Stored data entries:
......
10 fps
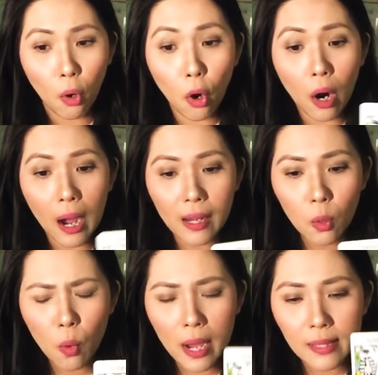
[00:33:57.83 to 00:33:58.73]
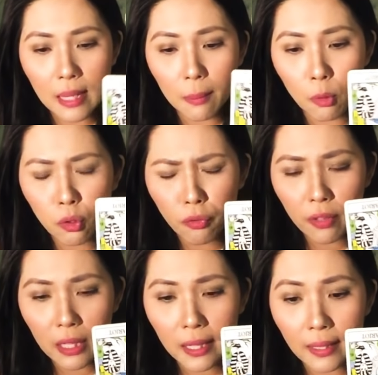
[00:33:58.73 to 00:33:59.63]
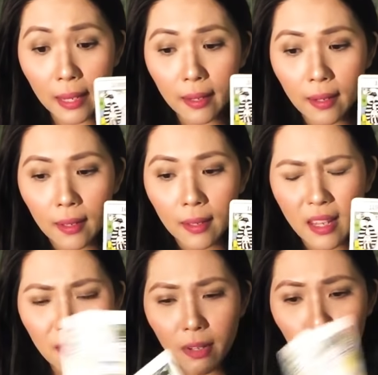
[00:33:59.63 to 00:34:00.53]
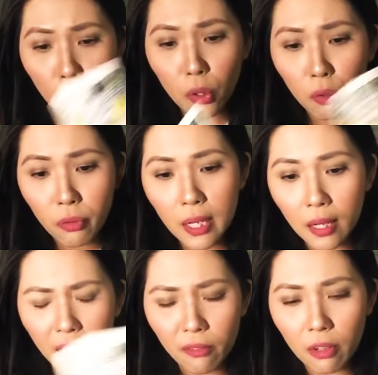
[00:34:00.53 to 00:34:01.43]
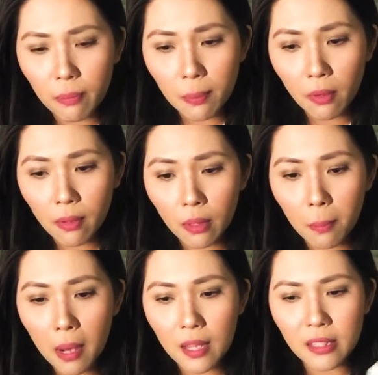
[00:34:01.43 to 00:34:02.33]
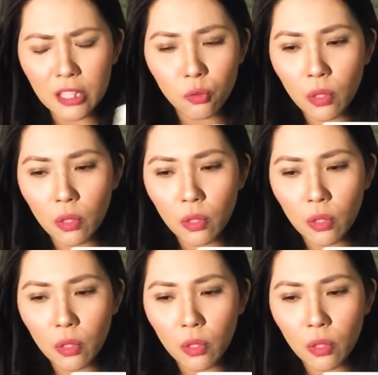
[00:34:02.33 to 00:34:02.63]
Or otherwise, I'm also feeling that even though you reconnect with people from the past, there's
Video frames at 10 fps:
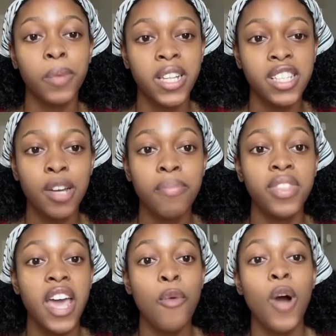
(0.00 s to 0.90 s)
to them.
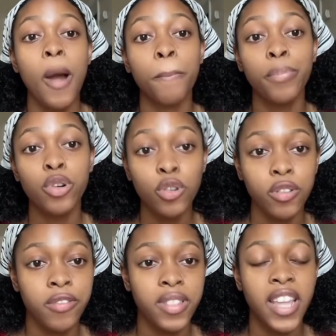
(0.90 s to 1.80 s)
They want
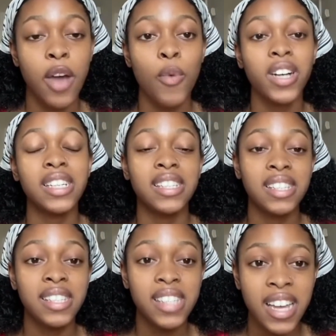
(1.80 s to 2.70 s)
proof. They want to
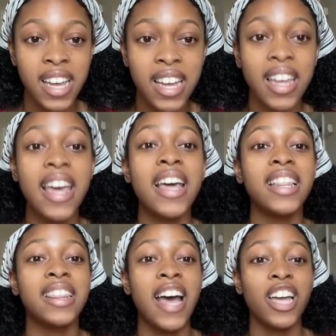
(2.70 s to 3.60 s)
see
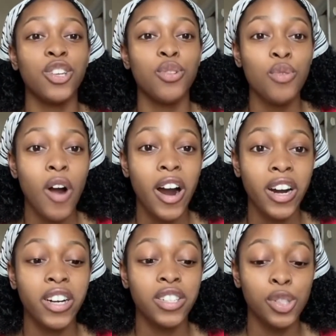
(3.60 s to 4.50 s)
that you
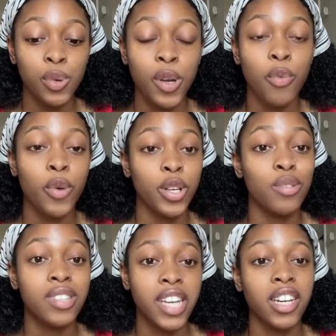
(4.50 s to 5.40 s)
are doing what you
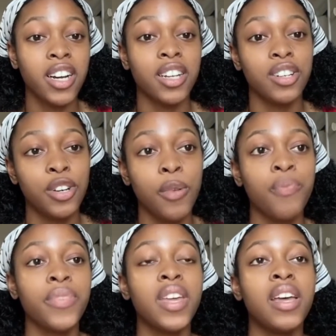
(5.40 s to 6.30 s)
say you're going to do.
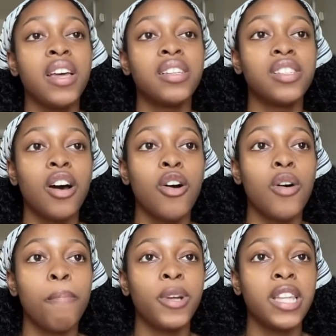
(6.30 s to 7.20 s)

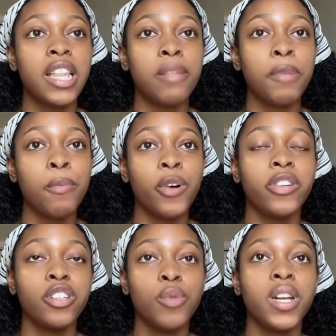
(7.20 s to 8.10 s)
So, but then people in
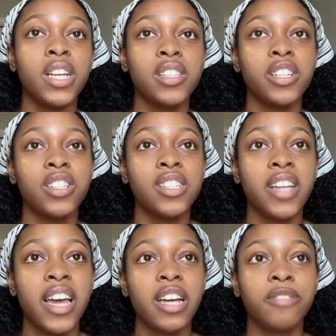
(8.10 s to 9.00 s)
their 20s, they're just like,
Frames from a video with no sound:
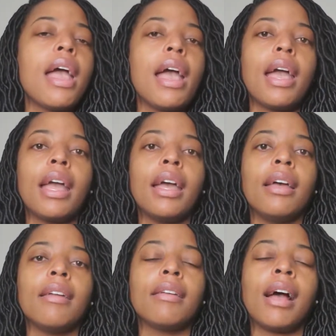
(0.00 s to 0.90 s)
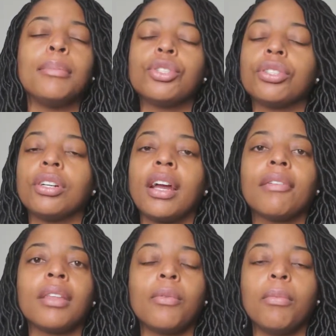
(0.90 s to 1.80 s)
and I'm sure
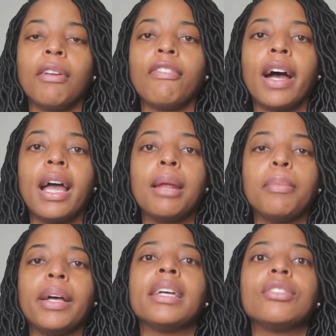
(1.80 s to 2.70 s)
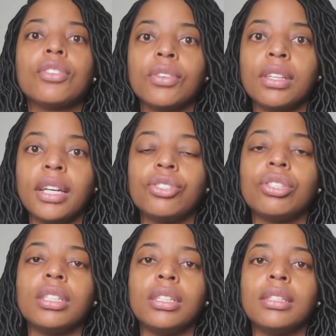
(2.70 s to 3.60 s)
everything will be fine, but it's good that
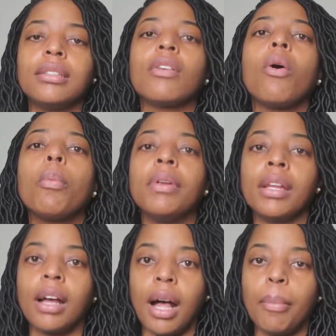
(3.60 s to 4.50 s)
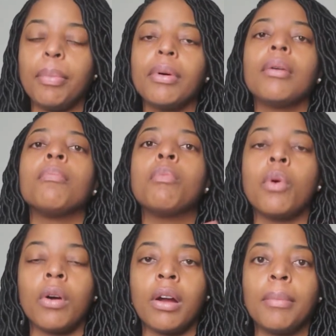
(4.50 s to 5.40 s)
she's opening up
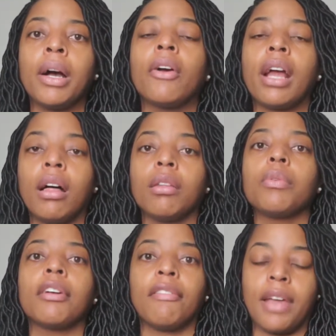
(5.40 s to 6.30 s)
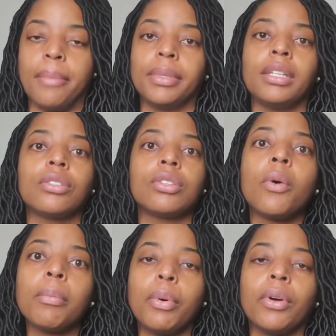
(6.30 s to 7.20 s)
more about her health with her family. So
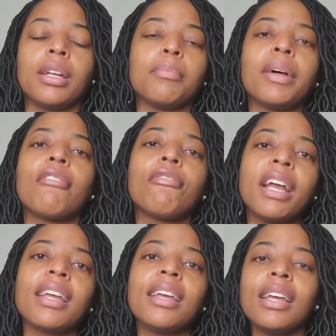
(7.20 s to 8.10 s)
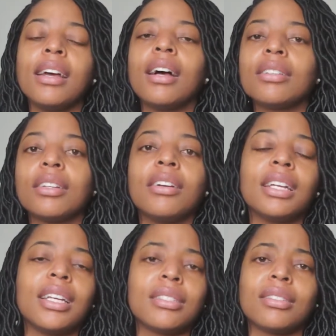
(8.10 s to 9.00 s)
important. But Frankie, he hugs her and
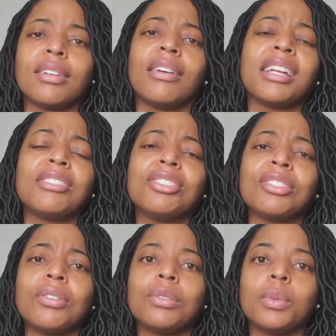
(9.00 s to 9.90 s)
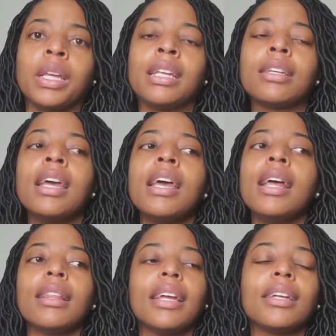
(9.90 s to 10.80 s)
he kisses her, and it's just so sweet.
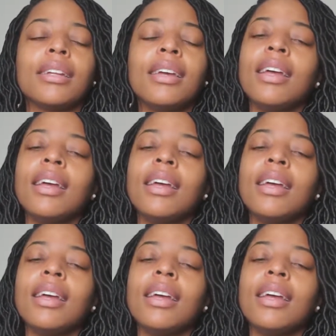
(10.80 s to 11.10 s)
Like,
......
Exercise goal:
Retype all the records exactly and keep out every picture.

Written answer:
10 fps
[00:33:57.83 to 00:33:58.73]
[00:33:58.73 to 00:33:59.63]
[00:33:59.63 to 00:34:00.53]
[00:34:00.53 to 00:34:01.43]
[00:34:01.43 to 00:34:02.33]
[00:34:02.33 to 00:34:02.63]
Or otherwise, I'm also feeling that even though you reconnect with people from the past, there's
Video frames at 10 fps:
(0.00 s to 0.90 s)
to them.
(0.90 s to 1.80 s)
They want
(1.80 s to 2.70 s)
proof. They want to
(2.70 s to 3.60 s)
see
(3.60 s to 4.50 s)
that you
(4.50 s to 5.40 s)
are doing what you
(5.40 s to 6.30 s)
say you're going to do.
(6.30 s to 7.20 s)

(7.20 s to 8.10 s)
So, but then people in
(8.10 s to 9.00 s)
their 20s, they're just like,
Frames from a video with no sound:
(0.00 s to 0.90 s)
(0.90 s to 1.80 s)
and I'm sure
(1.80 s to 2.70 s)
(2.70 s to 3.60 s)
everything will be fine, but it's good that
(3.60 s to 4.50 s)
(4.50 s to 5.40 s)
she's opening up
(5.40 s to 6.30 s)
(6.30 s to 7.20 s)
more about her health with her family. So
(7.20 s to 8.10 s)
(8.10 s to 9.00 s)
important. But Frankie, he hugs her and
(9.00 s to 9.90 s)
(9.90 s to 10.80 s)
he kisses her, and it's just so sweet.
(10.80 s to 11.10 s)
Like,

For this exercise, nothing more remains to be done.